• [Task details]: Skip the pictures. Retype exactly, and only, the lines between the line holding "[0:01.07-0:02.13]" and the last line below, inclusive.

• [Available data]:
+++++
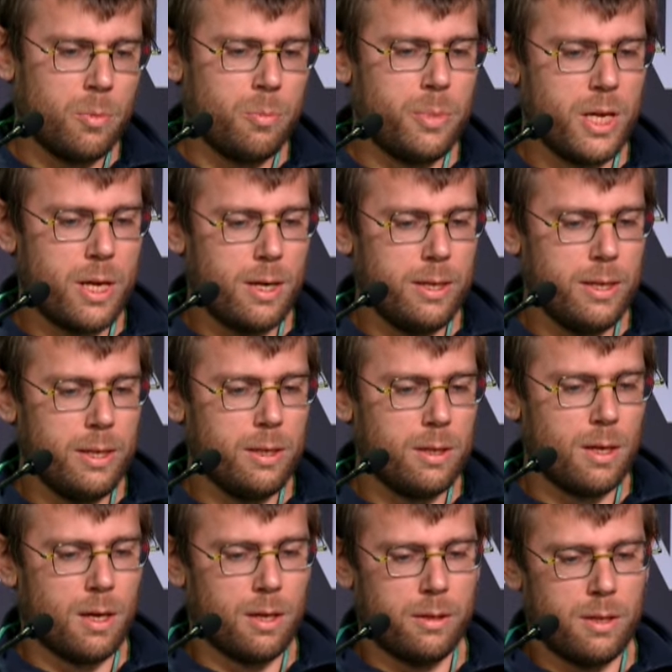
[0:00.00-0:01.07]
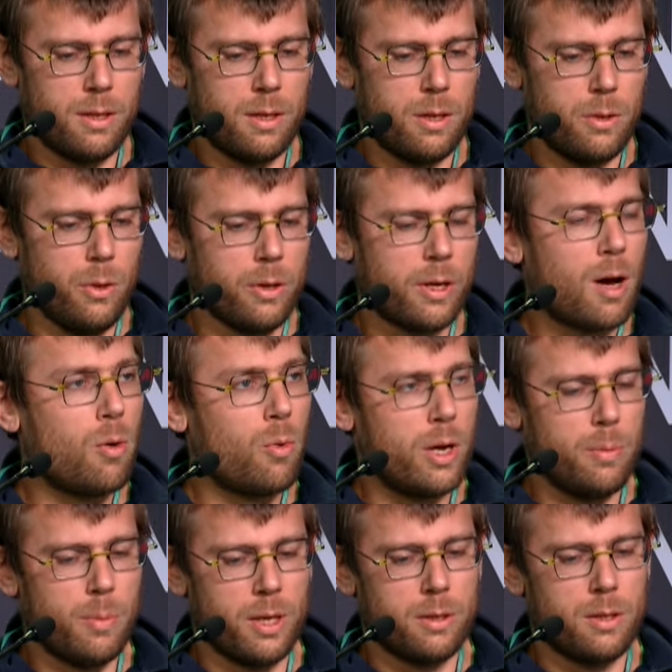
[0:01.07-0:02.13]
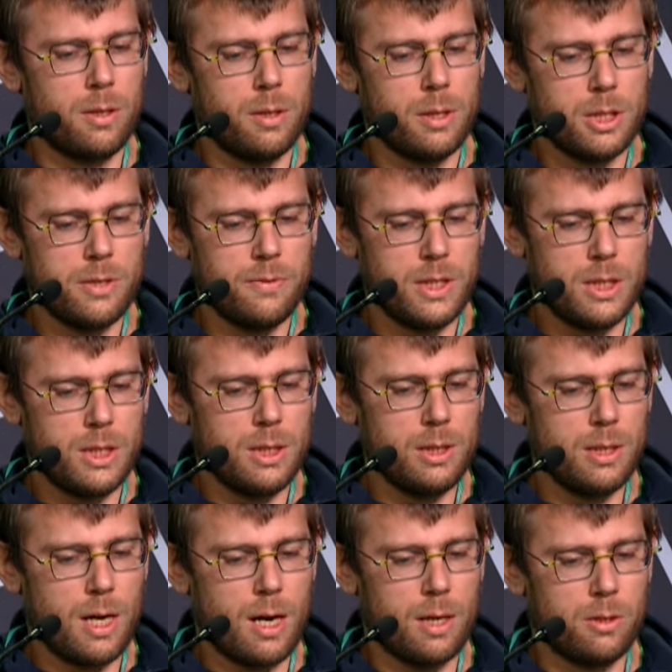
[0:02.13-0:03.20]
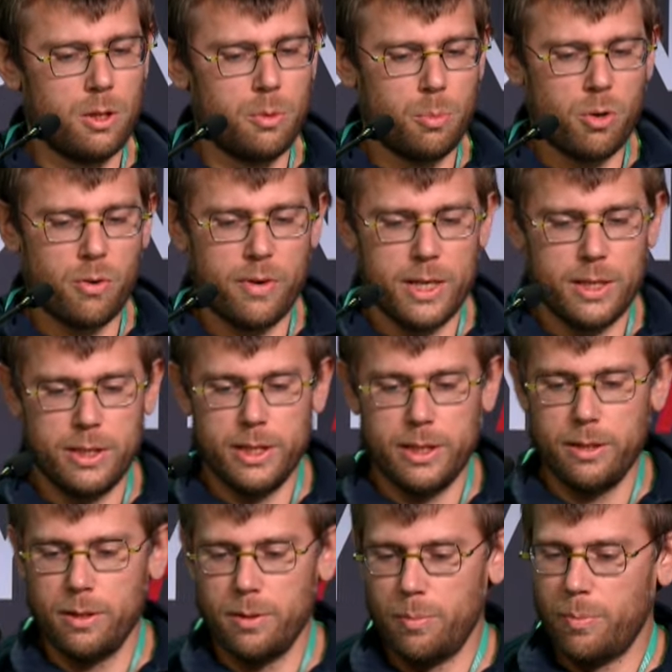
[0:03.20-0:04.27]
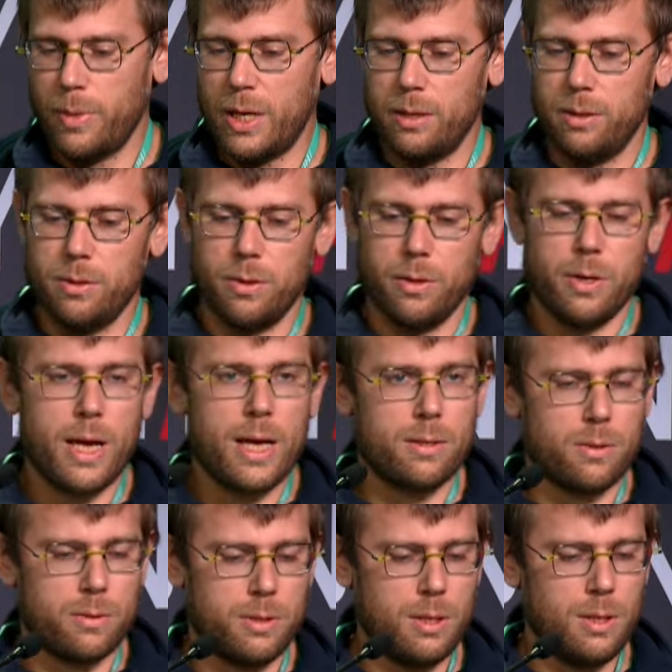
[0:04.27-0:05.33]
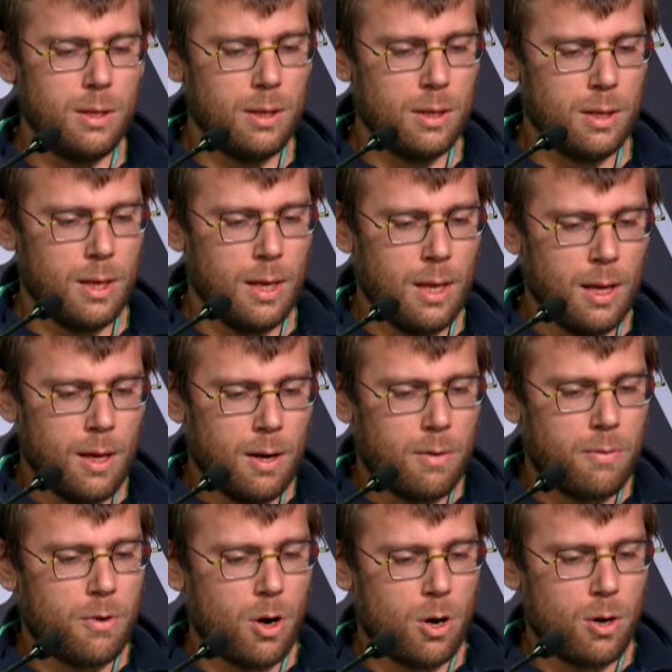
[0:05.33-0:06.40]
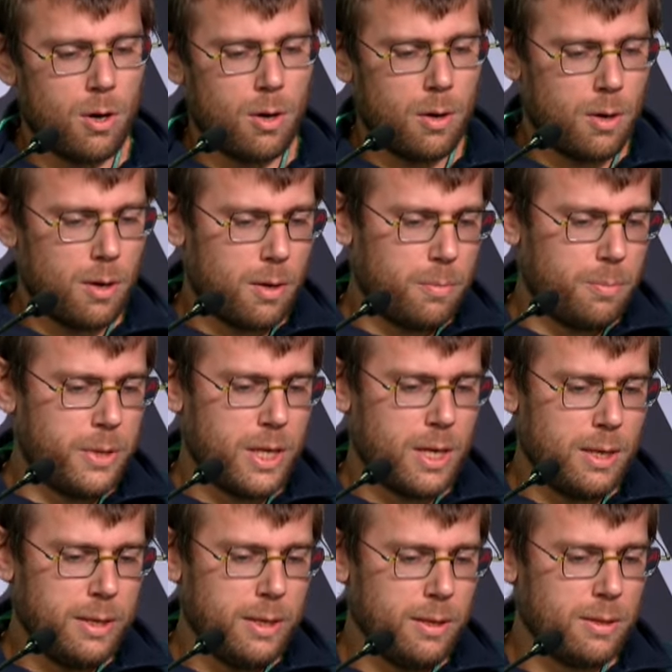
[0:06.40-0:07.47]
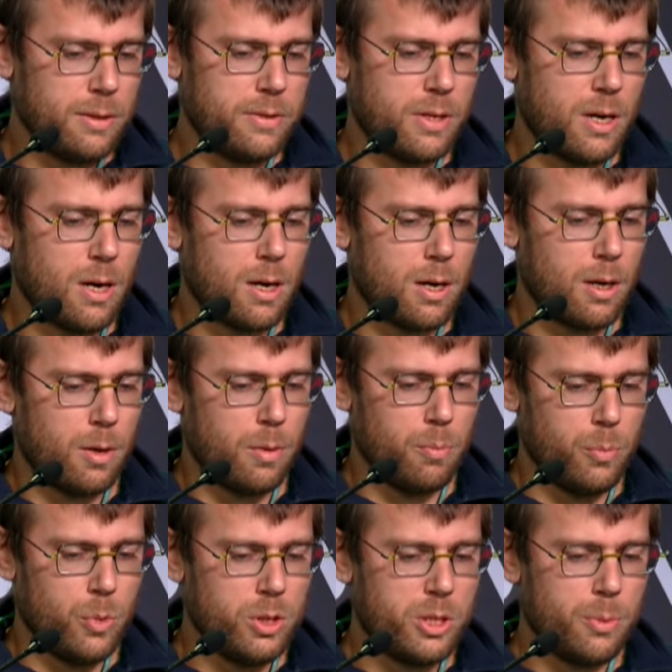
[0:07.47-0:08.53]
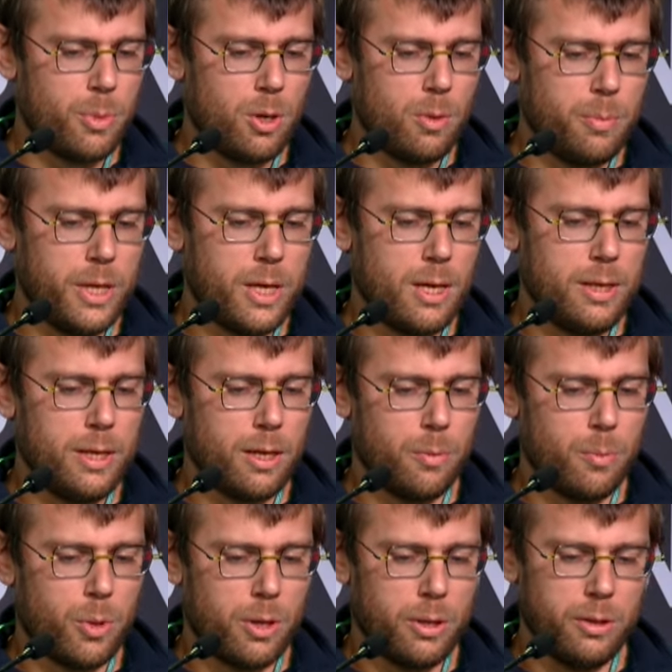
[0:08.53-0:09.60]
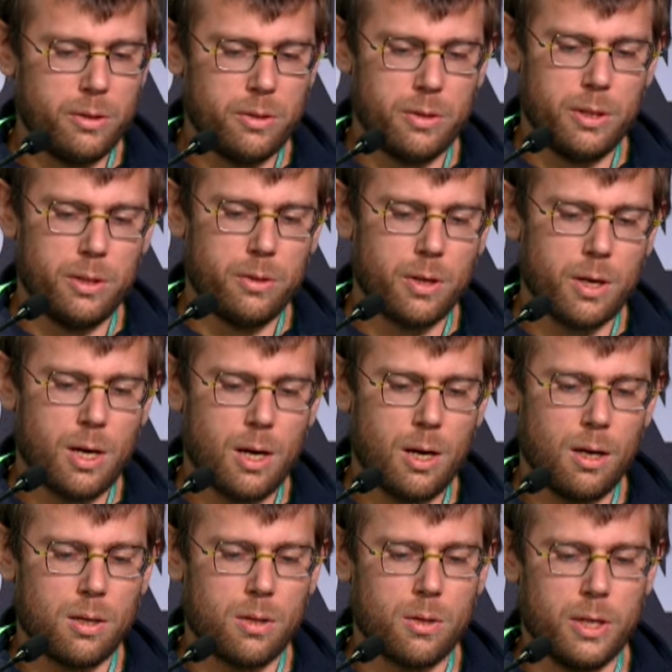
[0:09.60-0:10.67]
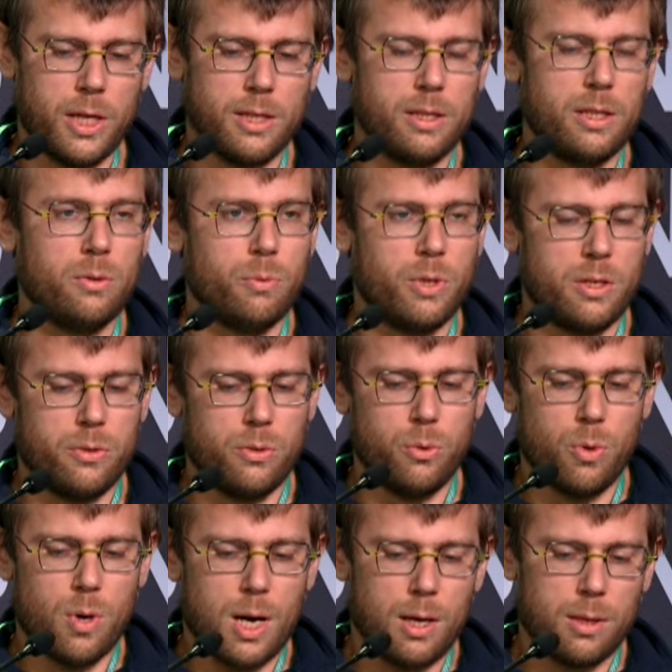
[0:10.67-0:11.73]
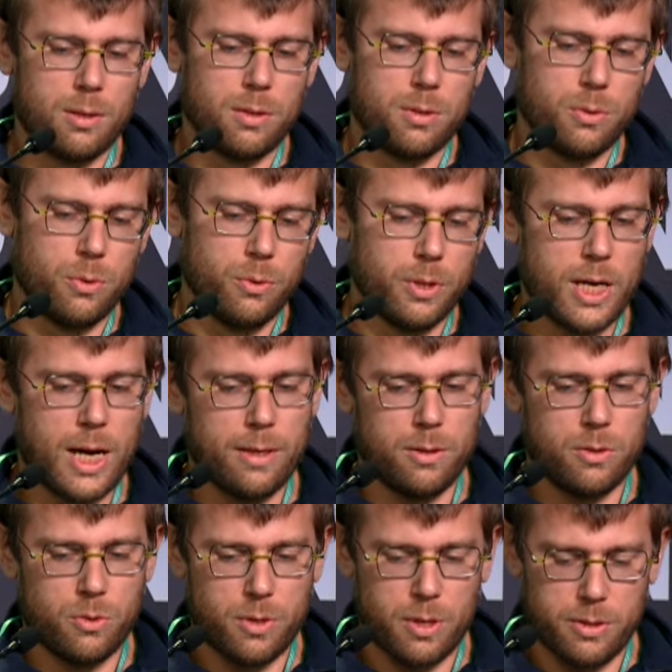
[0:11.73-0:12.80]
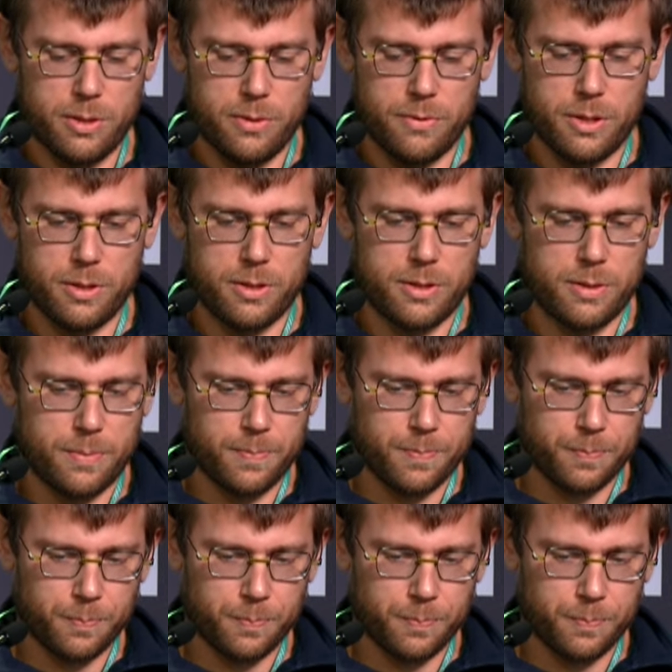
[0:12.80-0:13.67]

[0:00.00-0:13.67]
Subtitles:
BLE and the ultra-wideband connectivity are not provided by the SoC. For BLE, there are multiple BLE endpoints in the car connected with UART to CAN transceivers.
+++++
• [Your response]:
[0:01.07-0:02.13]
[0:02.13-0:03.20]
[0:03.20-0:04.27]
[0:04.27-0:05.33]
[0:05.33-0:06.40]
[0:06.40-0:07.47]
[0:07.47-0:08.53]
[0:08.53-0:09.60]
[0:09.60-0:10.67]
[0:10.67-0:11.73]
[0:11.73-0:12.80]
[0:12.80-0:13.67]

[0:00.00-0:13.67]
Subtitles:
BLE and the ultra-wideband connectivity are not provided by the SoC. For BLE, there are multiple BLE endpoints in the car connected with UART to CAN transceivers.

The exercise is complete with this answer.